EXERCISE INPUT:
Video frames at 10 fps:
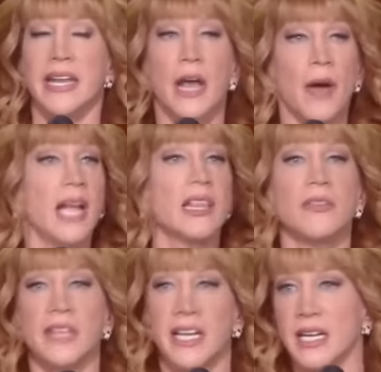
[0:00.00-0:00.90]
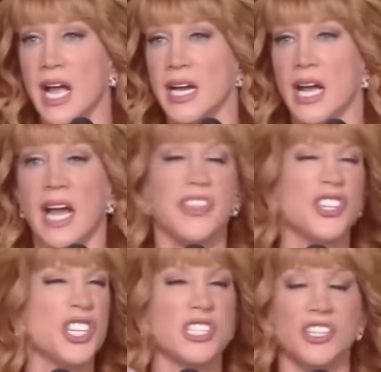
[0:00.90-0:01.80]
Now I love Lady Gaga. I
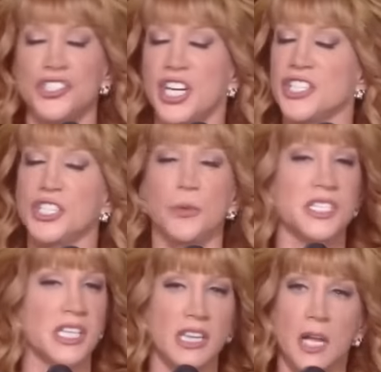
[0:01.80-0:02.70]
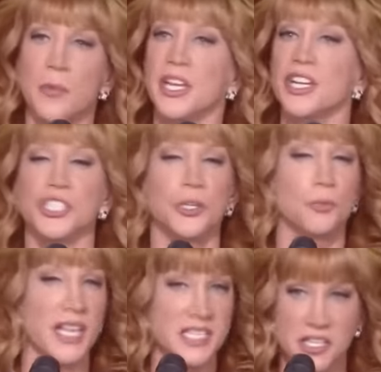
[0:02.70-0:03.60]
think she's legit. She went to Columbia. She
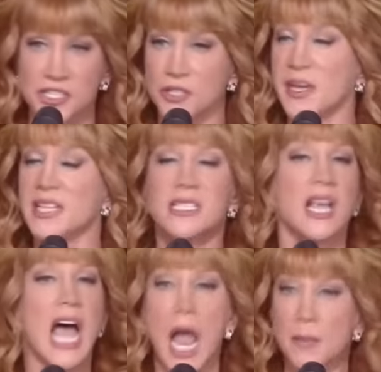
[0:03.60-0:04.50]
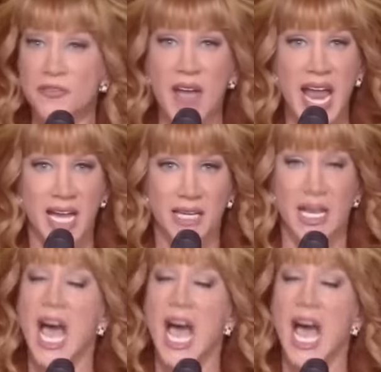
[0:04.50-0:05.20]
plays instruments. I'm a fan.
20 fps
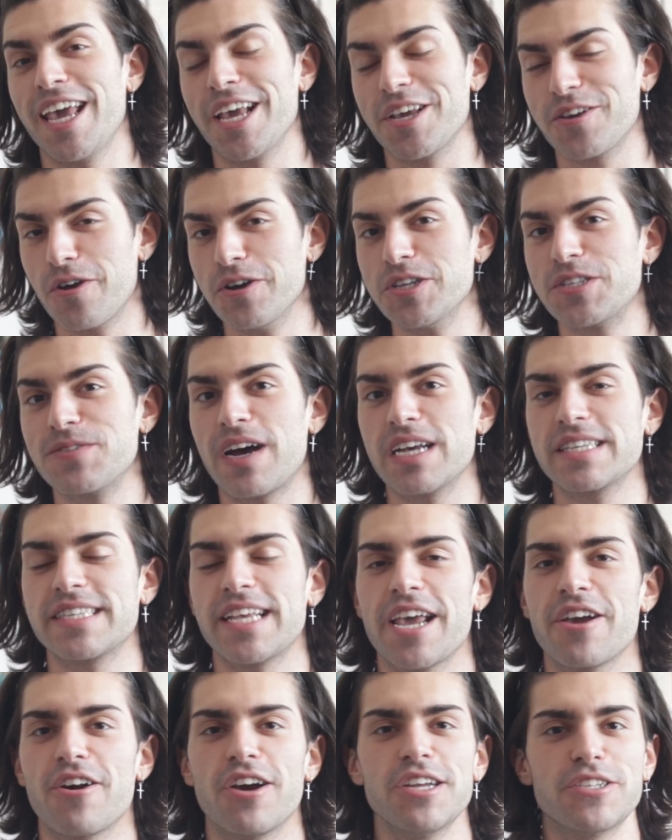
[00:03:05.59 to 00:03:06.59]
It goes without
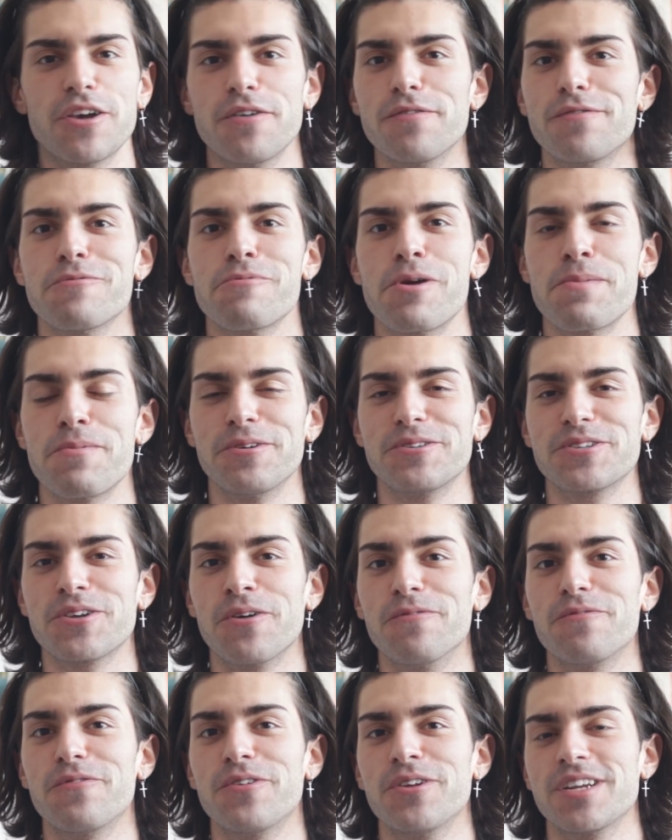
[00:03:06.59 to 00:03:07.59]
saying I don't feel my most
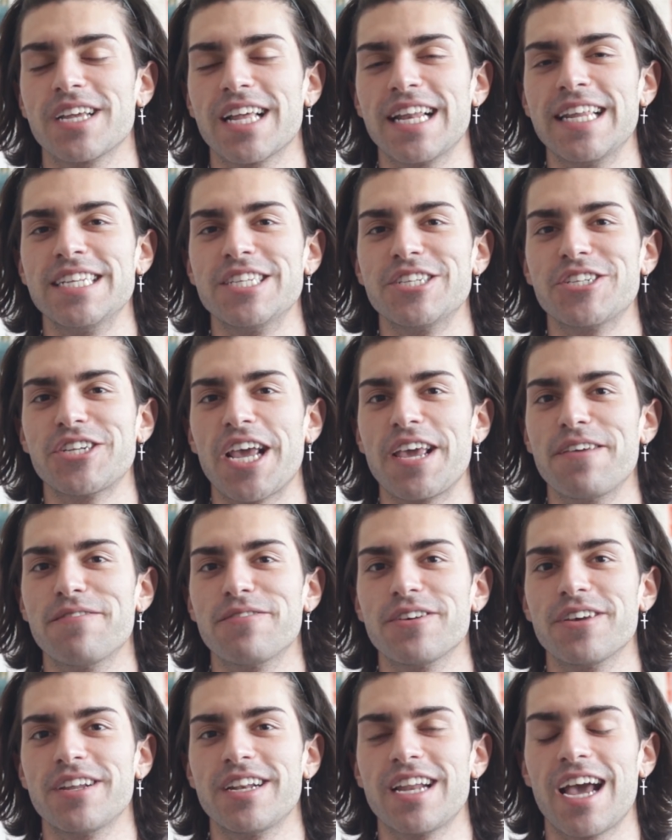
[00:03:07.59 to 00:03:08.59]
confident clean
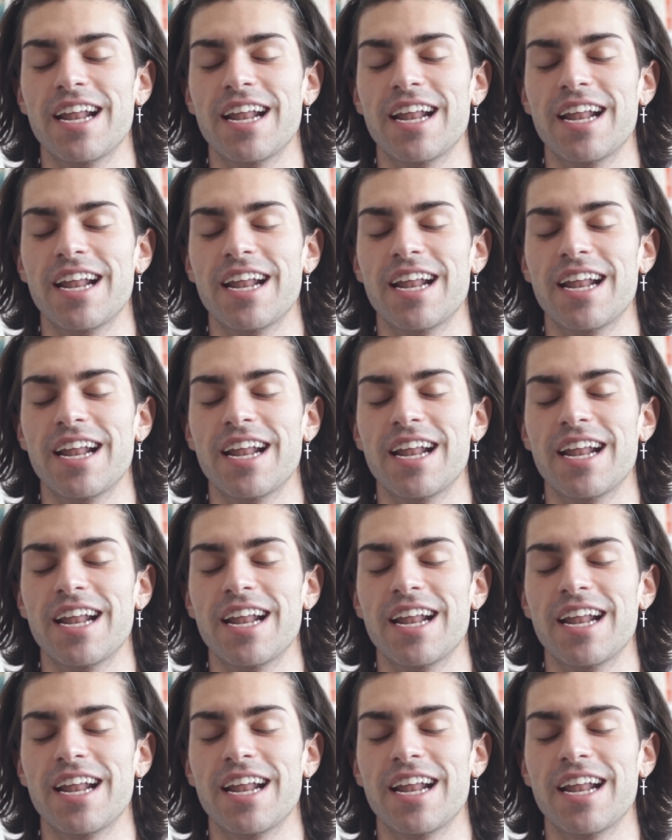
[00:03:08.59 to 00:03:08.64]
shaven,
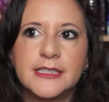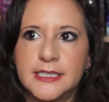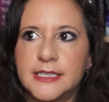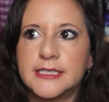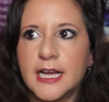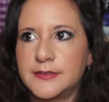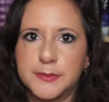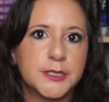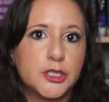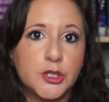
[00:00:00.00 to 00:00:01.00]
that does have
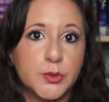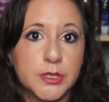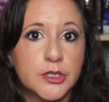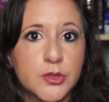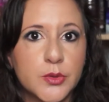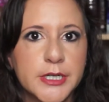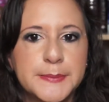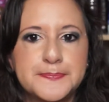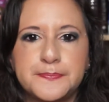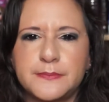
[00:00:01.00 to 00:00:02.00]
something to do with the story.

EXERCISE REQUIREMENTS: Transcribe all of the records above exactly; no image should appear in what you write.

YOUR RESPONSE:
Video frames at 10 fps:
[0:00.00-0:00.90]
[0:00.90-0:01.80]
Now I love Lady Gaga. I
[0:01.80-0:02.70]
[0:02.70-0:03.60]
think she's legit. She went to Columbia. She
[0:03.60-0:04.50]
[0:04.50-0:05.20]
plays instruments. I'm a fan.
20 fps
[00:03:05.59 to 00:03:06.59]
It goes without
[00:03:06.59 to 00:03:07.59]
saying I don't feel my most
[00:03:07.59 to 00:03:08.59]
confident clean
[00:03:08.59 to 00:03:08.64]
shaven,
[00:00:00.00 to 00:00:01.00]
that does have
[00:00:01.00 to 00:00:02.00]
something to do with the story.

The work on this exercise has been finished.